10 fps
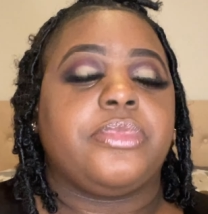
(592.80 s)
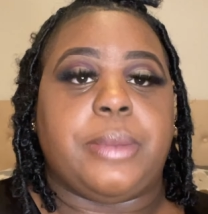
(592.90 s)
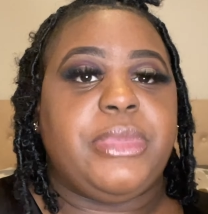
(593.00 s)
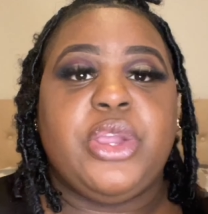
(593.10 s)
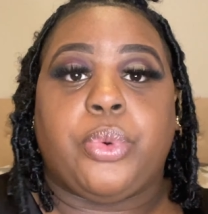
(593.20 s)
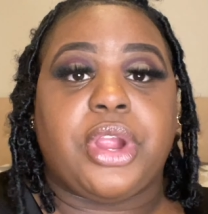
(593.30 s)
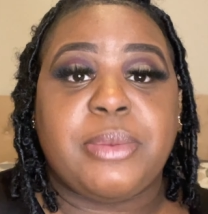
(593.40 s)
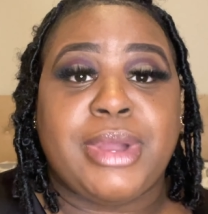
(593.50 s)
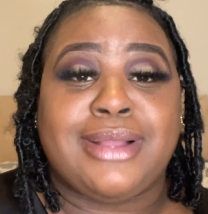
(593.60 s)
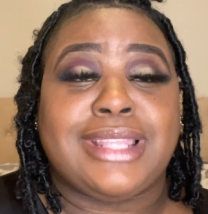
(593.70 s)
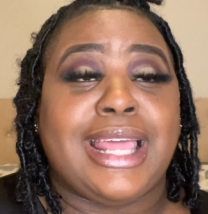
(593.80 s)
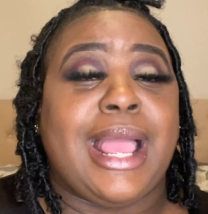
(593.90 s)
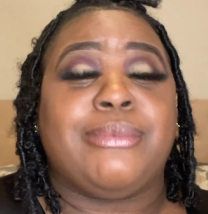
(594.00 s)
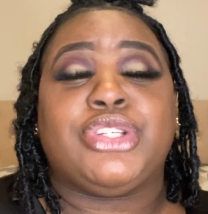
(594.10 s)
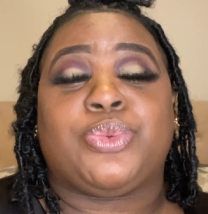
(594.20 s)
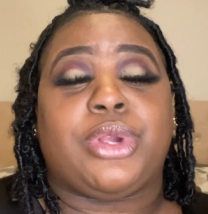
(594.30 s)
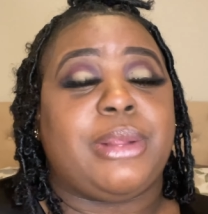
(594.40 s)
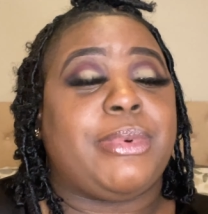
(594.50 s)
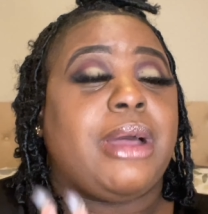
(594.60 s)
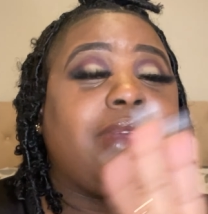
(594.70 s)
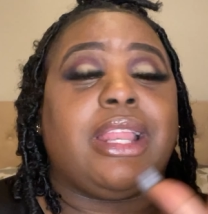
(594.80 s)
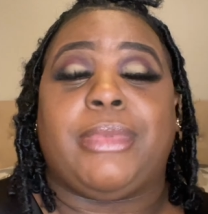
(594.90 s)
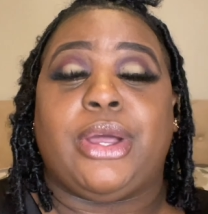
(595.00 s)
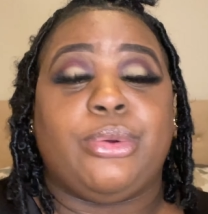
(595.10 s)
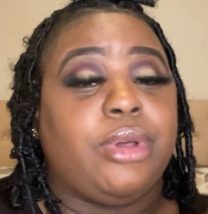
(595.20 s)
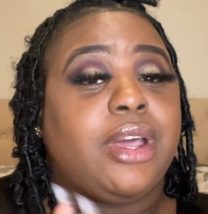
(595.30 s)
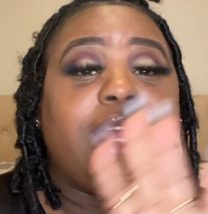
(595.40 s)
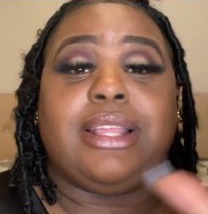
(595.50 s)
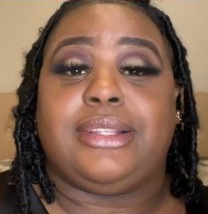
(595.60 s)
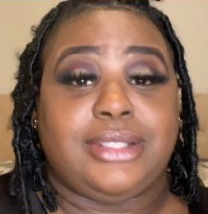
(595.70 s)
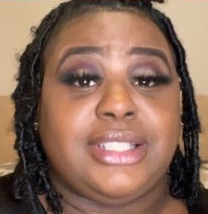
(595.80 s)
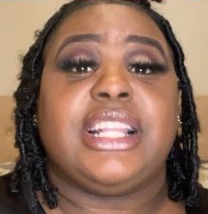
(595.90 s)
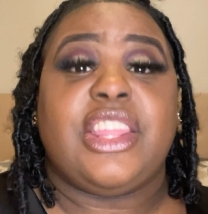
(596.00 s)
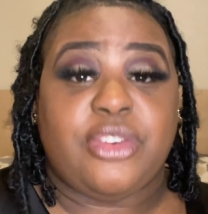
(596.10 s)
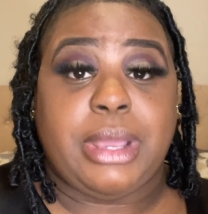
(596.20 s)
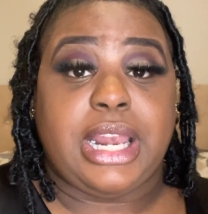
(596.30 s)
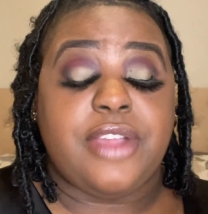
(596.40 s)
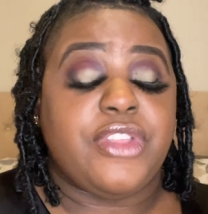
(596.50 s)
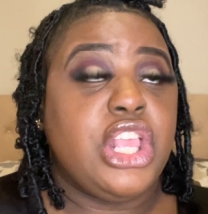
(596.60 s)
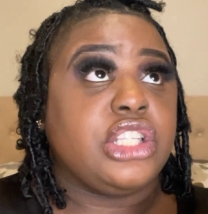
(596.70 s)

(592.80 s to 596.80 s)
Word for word: me worrying about that. I'm just worrying about getting my hookah and living my life.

★ ★ ★ ★

== Work to be completed ==
Print the data word for word and omit the pictures.

== Reply to the task ==
10 fps
(592.80 s)
(592.90 s)
(593.00 s)
(593.10 s)
(593.20 s)
(593.30 s)
(593.40 s)
(593.50 s)
(593.60 s)
(593.70 s)
(593.80 s)
(593.90 s)
(594.00 s)
(594.10 s)
(594.20 s)
(594.30 s)
(594.40 s)
(594.50 s)
(594.60 s)
(594.70 s)
(594.80 s)
(594.90 s)
(595.00 s)
(595.10 s)
(595.20 s)
(595.30 s)
(595.40 s)
(595.50 s)
(595.60 s)
(595.70 s)
(595.80 s)
(595.90 s)
(596.00 s)
(596.10 s)
(596.20 s)
(596.30 s)
(596.40 s)
(596.50 s)
(596.60 s)
(596.70 s)

(592.80 s to 596.80 s)
Word for word: me worrying about that. I'm just worrying about getting my hookah and living my life.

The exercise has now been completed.